Work to complete -> Exactly as written, print out each entry in the data, with no pictures.

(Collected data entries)
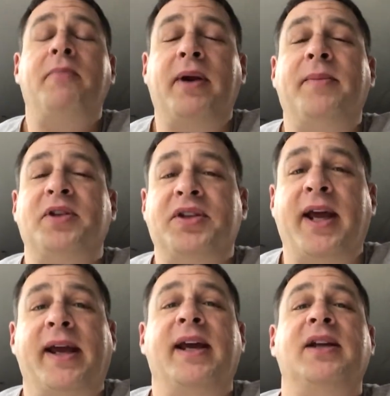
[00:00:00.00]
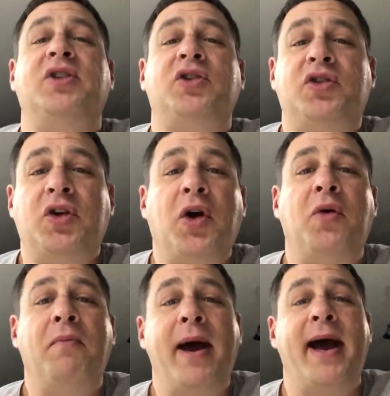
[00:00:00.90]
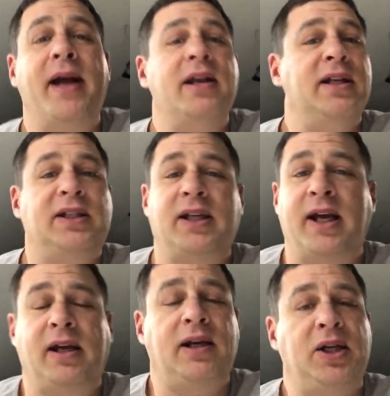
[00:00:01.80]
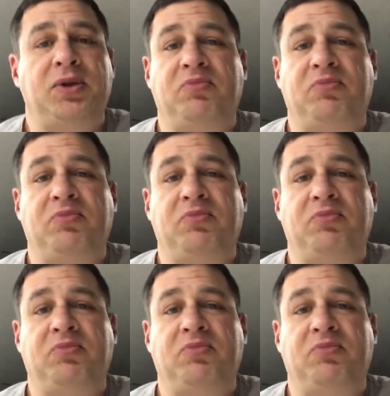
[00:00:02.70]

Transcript: But I'm just saying, it's so bad. It's like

Written solution ->
[00:00:00.00]
[00:00:00.90]
[00:00:01.80]
[00:00:02.70]

Transcript: But I'm just saying, it's so bad. It's like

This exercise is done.